My mother moved in June, after seventeen years in her home. In the process, she uncovered a stack of boxes filled with my middle- and high- school books and papers. When I visited her in July, I found them waiting for me in her new basement, ready to be sifted and winnowed.
Some boxes held random collections—an essay about Catherine the Great, unsent letters to friends from science summer camp, calculus quizzes with big fat C-minuses and D-pluses scrawled in red, journal entries written on pieces of paper of all colors, sizes, and weights. I had trouble keeping a writing notebook when I was in high school. Instead, journal entries about my pain and short stories about heroines who looked and acted just like me—only stronger and smarter—were written on the paper closest at hand and then tossed into piles, or folded into books and forgotten.
The boxes full of books held more surprises than I expected. I remembered spending the eighth grade reading every Xanth book published to date. I remembered my early-adolescent fantasies about Skeeve or Aahz (or both) from the Myth series. But I had forgotten about all the Xanth and Myth knockoffs I'd read. Wow. I read some of the worst prose ever penned when I was between the ages of 12 and 15.
As I picked up my copy of Valley of the Horses, I felt the binding crack in six or seven places—all of them filled with throbbing manhoods, deep shafts, and other things that made me giggle. I first read that book when I was twelve, riding in the back seat of the car as my father and stepmother drove the twelve hours between Buffalo, New York, and Madison, Wisconsin. I remember being entranced and terrified. What if they could read my mind? What if they knew that while they listened to Bob Dylan, Neil Young, and Bruce Springsteen, I was reading about throbbing manhoods? Terrifying.
But not so terrifying that I stopped reading, and not so terrifying that I didn't read certain parts over and over again. I'd known the facts about the plumbing and such long before, and had read and blushed at innuendos and sex jokes in books for almost as long, but that book was the first thing I encountered which gave . . . details.
I'd forgotten about The Illuminatus! Trilogy too. When I lifted it out of the box, it fell open in a couple strategic places; I was flooded with memory. Ninth grade. English class. Smuggling the book out of my bag. Passing it, with a couple of dog-eared pages, to a friend. Seeing her read, then pass it along to someone else. Then that person to someone else. I spent the whole day terrified of getting in trouble. The book was returned to me by the end of the day. It looked as if it had aged fifty years between second period and the dismissal bell.

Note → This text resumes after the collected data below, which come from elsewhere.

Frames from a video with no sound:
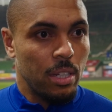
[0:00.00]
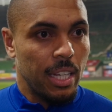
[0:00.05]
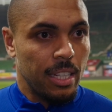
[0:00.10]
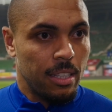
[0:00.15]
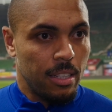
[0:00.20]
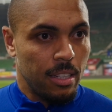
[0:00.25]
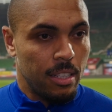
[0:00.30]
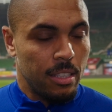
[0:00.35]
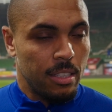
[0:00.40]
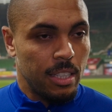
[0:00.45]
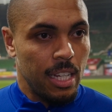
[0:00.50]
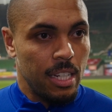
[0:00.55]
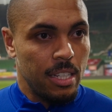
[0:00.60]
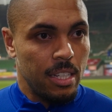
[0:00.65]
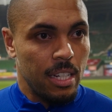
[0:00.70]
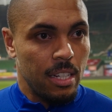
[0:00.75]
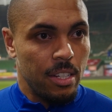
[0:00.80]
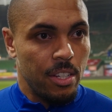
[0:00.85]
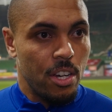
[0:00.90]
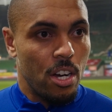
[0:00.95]
get to the stage
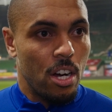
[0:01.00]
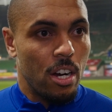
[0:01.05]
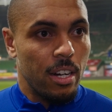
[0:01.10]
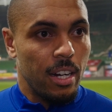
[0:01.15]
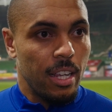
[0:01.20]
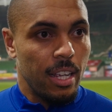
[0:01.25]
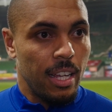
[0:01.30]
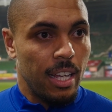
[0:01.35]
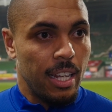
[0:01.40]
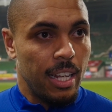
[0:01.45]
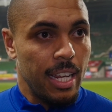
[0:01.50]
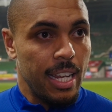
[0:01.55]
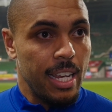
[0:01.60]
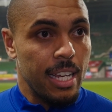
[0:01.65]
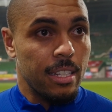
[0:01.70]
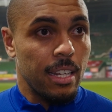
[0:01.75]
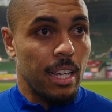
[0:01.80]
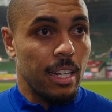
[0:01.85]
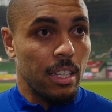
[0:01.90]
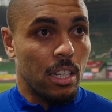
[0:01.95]
yard that he
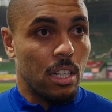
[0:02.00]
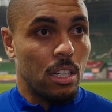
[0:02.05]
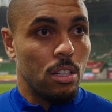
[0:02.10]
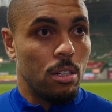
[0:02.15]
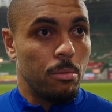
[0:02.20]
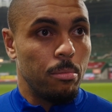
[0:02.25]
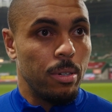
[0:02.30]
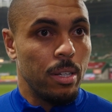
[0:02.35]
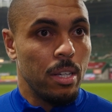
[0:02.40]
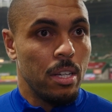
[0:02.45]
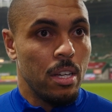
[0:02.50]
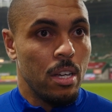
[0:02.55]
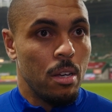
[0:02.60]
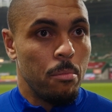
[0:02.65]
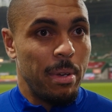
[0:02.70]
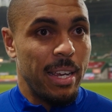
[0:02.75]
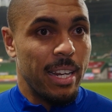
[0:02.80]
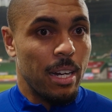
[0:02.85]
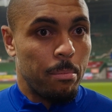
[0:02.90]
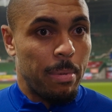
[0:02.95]
is at the club,
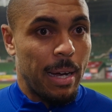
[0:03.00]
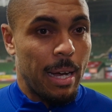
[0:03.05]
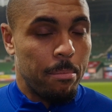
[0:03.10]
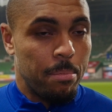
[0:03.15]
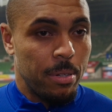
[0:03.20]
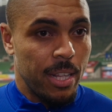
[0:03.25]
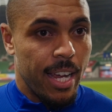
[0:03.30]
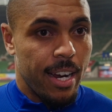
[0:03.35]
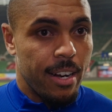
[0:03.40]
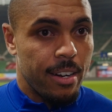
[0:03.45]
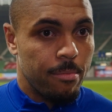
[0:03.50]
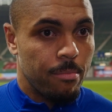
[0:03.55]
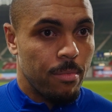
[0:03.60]
being a bad player.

How do nonreaders find out about sex? Movies? Gossip? Cable? I have no idea.
Those books weren't the ones that taught me my most important lessons about sex ed, however. For those lessons, I give credit to authors like Sherri Tepper, Marge Piercy, Ursula Le Guin, Suzette Haden Elgin, and many others. When I discovered them, they filled a hunger I hadn't know I'd had. Those books taught me lessons about gender, power, and feminism long before I encountered those notions in a classroom. I loved those books and I love them still.
As I picked them out of the boxes, they didn't fall open to specific pages. Instead, their bindings were soft from rereadings. Many of their pages were falling out. As I held them, I remembered how I wanted to be as strong and clear-sighted as Marjorie from Tepper's Grass. I remembered how Le Guin's Always Coming Home inspired a summer of fruitless attempts to duplicate her creation in a novel of my own (none of whose drafts exceeded ten pages). What would I have done without feminist science fiction? Where or when would I have encountered those ideas? I can't imagine my adolescence, or the rest of my life, without them.

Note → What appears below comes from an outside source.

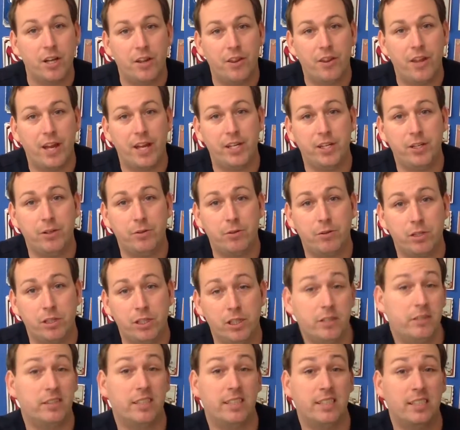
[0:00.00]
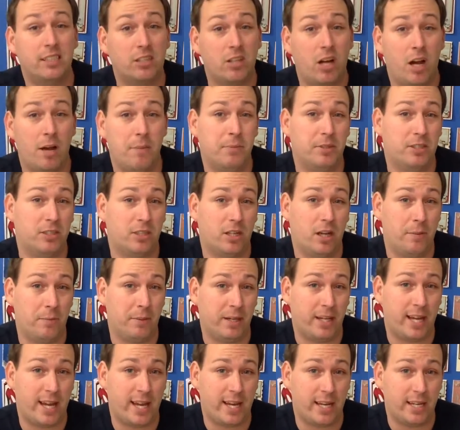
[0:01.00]
then you can use these time and time
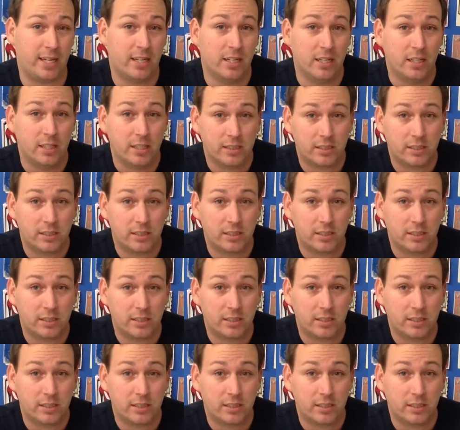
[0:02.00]
again.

I was lucky, too, to be living in Madison, Wisconsin, and lucky to have a friend who had been attending WisCon, Madison's feminist science fiction convention, since she was a little kid. She took me to my first WisCon in 1991, where I witnessed the awarding of the first James Tiptree Jr. Award to Eleanor Arnason and Gwyneth Jones.
Over the next few years, the Con and the Tiptree Award introduced me to a wealth of writers who challenged and shaped my ideas. Nicola Griffith, Maureen McHugh, and Mary Doria Russell are just a few of the names that come to mind. The Tiptree Award, combined with the Con's panel about the best science fiction of the year, informed anywhere from a third to a half of my reading throughout the end of high school and all of college.

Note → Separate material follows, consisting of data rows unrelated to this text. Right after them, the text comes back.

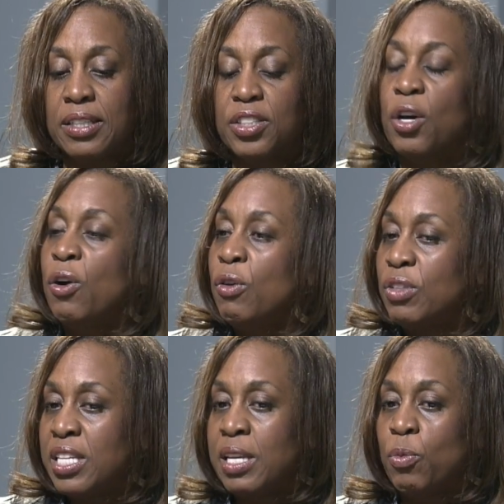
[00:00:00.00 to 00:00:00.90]

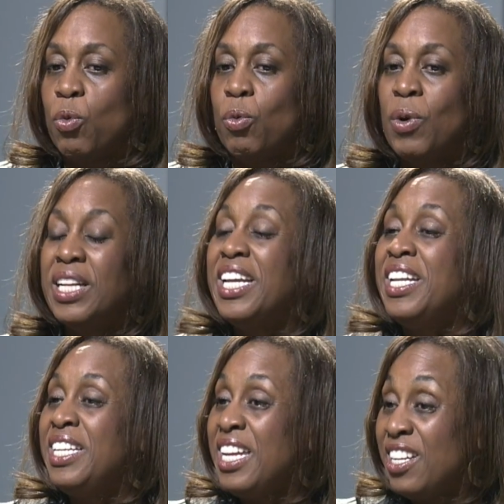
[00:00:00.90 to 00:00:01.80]
told him what he
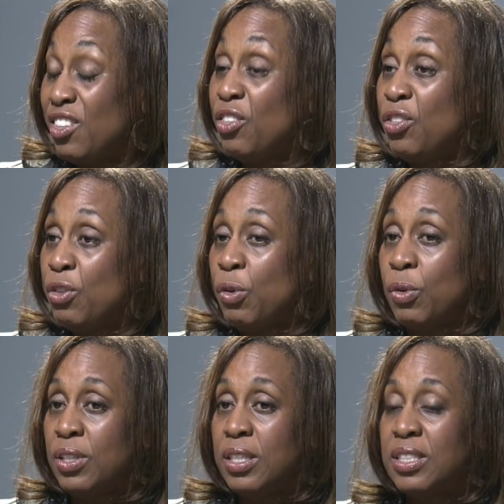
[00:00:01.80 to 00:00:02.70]
needed to
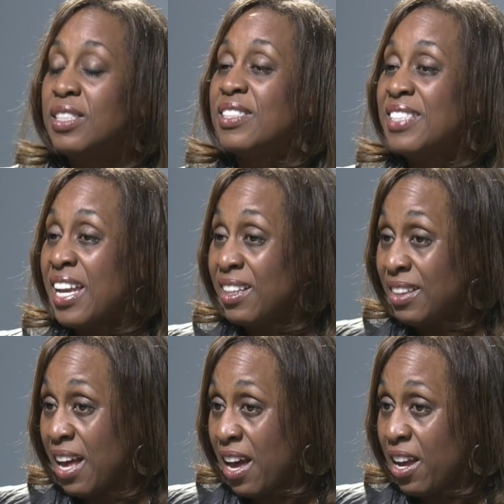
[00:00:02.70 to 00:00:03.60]
do to stay
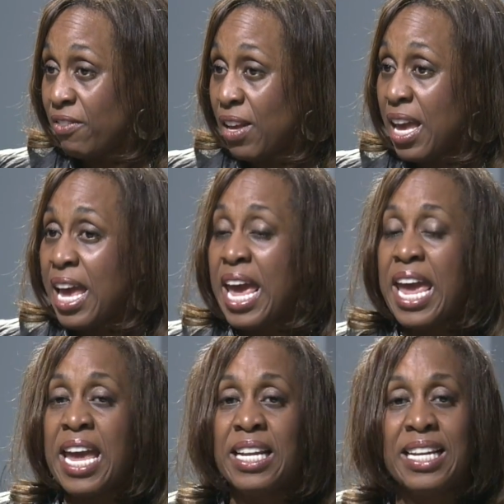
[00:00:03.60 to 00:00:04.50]
alive. Mm -hmm. And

If the influence has faded, it has only been because I moved across the country and haven't been back to Madison over the Memorial Day weekend, when the Con meets, since. (And, okay, the humiliating memory of the panel I served on, spouting my ridiculous ideas about the death of sexism, might be part of why I've never gone back to WisCon. Every time I remember that young, arrogant, and very silly self, I want to crawl under the nearest table. It has been ten years now, and my embarrassment may have faded to tolerable levels. Maybe.) I do keep track of the Tiptree winners, making a point of picking up their books whenever I can.
The boxes in my mother's basement have been weeded down to four. They are sitting there, waiting for Eric and me to road-trip up and drive them back home. I'm looking forward to having them back. There are some teachers I'd like to revisit.